Louisville Bridge Company stock certificate 1890's (Kentucky)

Uncommon bridge cert. This stock has an amazing panoramic vignette of a bridge spanning the Ohio River. Side vignettes of the company founders. Issued and cancelled. Dated 1890's.

There were attempts to build a bridge from Louisville to Indiana as early as the 1830s. James Guthrie, as the head of the Ohio Bridge Company, attempted to build a bridge in 1829. An architect from New England, Ithiel Town, was to build a wooden structure. A cornerstone was laid for the bridge in 1836 by Twelfth Street in Louisville, but the Panic of 1837 stopped further construction. This failure, plus the unsuccessful attempt to woo the capital of Kentucky to Louisville, would become known as "Guthrie's Folly".

By the 1860s, the Louisville and Nashville Railroad and the Jeffersonville and Indianapolis Railroad both desired a railroad bridge across the river. The United States Congress approved the building of such a bridge on February 17, 1865, stating that it must not interfere with river traffic.

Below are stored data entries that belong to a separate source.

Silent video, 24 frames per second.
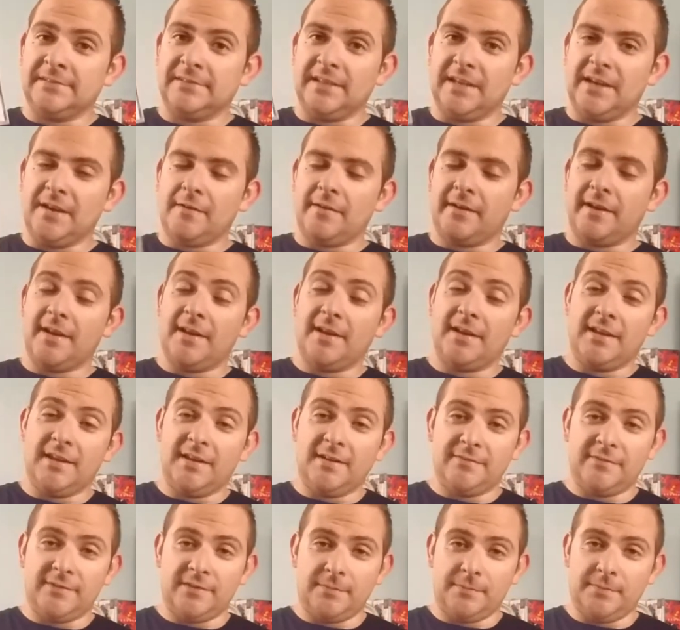now I got to get
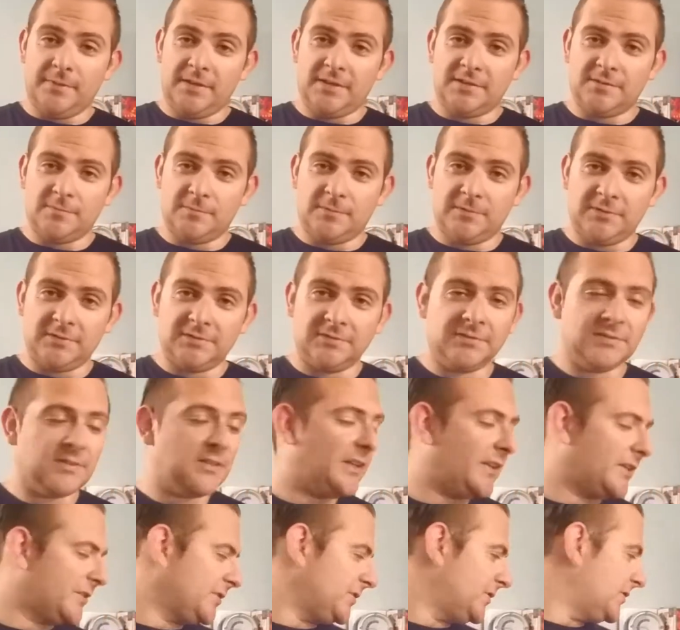it for the PS1
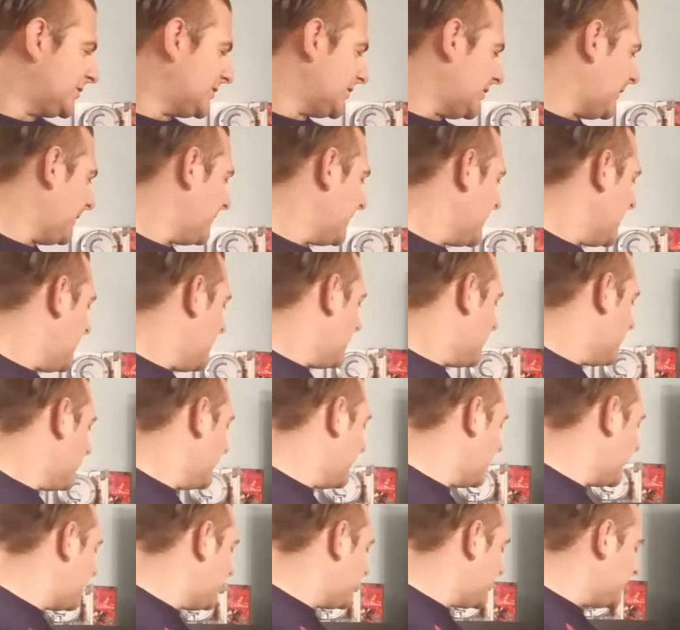collection. So
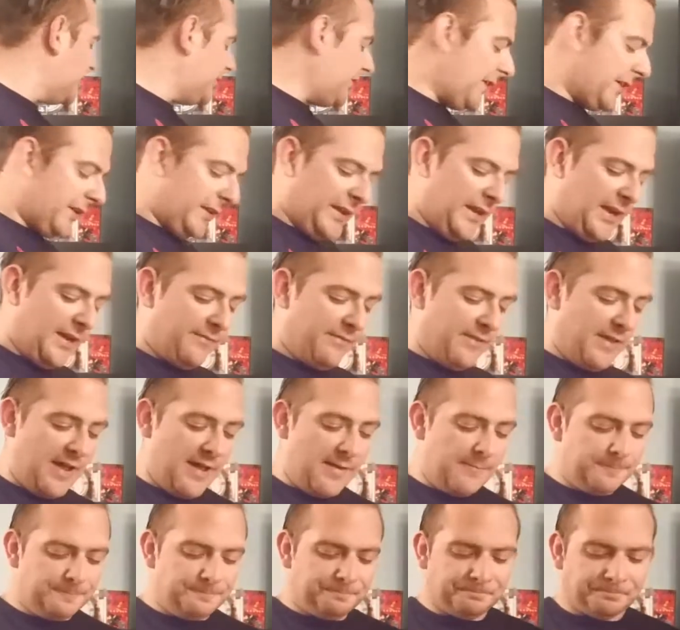really cool to finally have
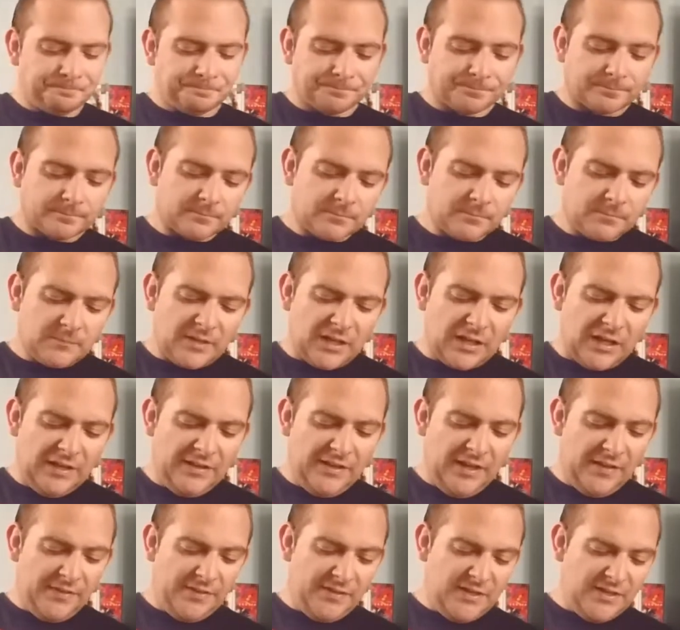that. And
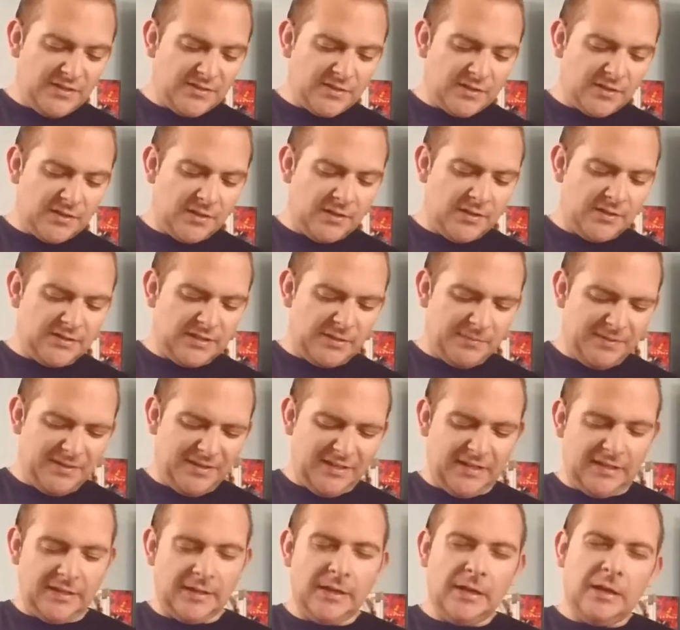then these are some of
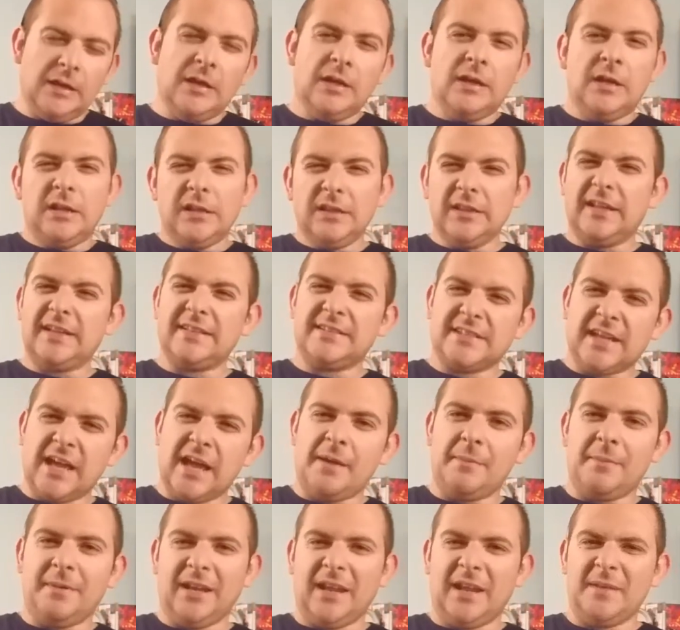the less
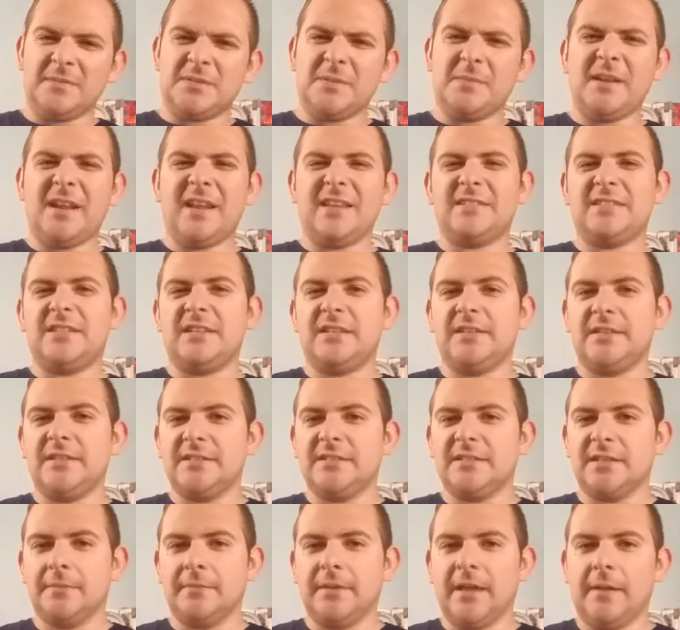common games. I mean, I see these
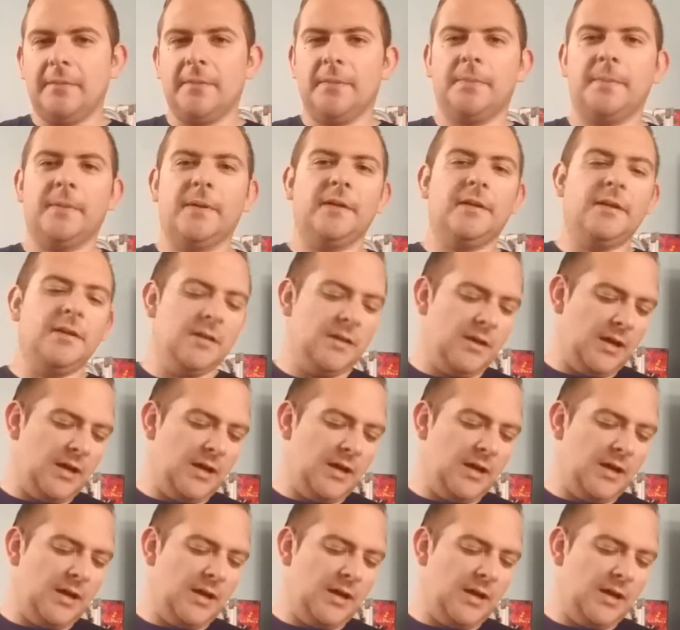sometimes, but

As there were no bridges across the Ohio River at Cincinnati or any place west, including Louisville, crossing the river during the winter months during the war years stressed the need for such a bridge. The L&N financed the Louisville Bridge Company to begin building such a bridge, with the work beginning on August 1, 1867. Albert Fink was the architect, who used his Fink truss design for the project. At the time it was built, it was the longest iron bridge in the United States, with its 27 spans covering a total mile. It was built high enough to allow steamboats to pass underneath on their way through the Falls of the Ohio along the Portland Canal.

On February 18, 1870, the first train to cross the bridge occurred. Railroad bridges seldom attained formal names, so it quickly was called the "Fourteenth Street Bridge" by locals. Soon, commuters trains would take passengers from Jeffersonville and New Albany to Louisville. The Pennsylvania Railroad purchased the L&N's 60% ownership of the bridge, and with it, control of the bridge in the mid-1870s, after acquiring the tracks between Jeffersonville and Indianapolis. While controlled by the Pennsylvania Railroad, it was called the Pennsylvania Bridge. By 1882 the bridge would be used by trains 150 times a day, with communications between each side of the bridge being done by semaphore.

By the 1900s, the bridge was being used 300 times a day, which was putting more stress on the bridge than it could handle. Between May 1916 and January 1919 a new single-track steel superstructure was placed on the old stone piers. One pier in the middle of the Indiana chute was removed, making one span as long as 645 feet long, improving river navigation. A lift span replaced a swing span that was above the canal. In 1968 a merger between the Pennsylvania Railroad and the New York Central Railroad caused the bridge to be controlled by the new Pennsylvania and New York Central Transportation Company, usually called Penn Central. In 1976 it became under the auspices of the Consolidated Railroad Corporation, known as Conrail. The Louisville and Indiana Railroad attained control of it by purchasing it from Conrail in March 1994, after it acquired Conrail's rail line between Louisville and Indianapolis.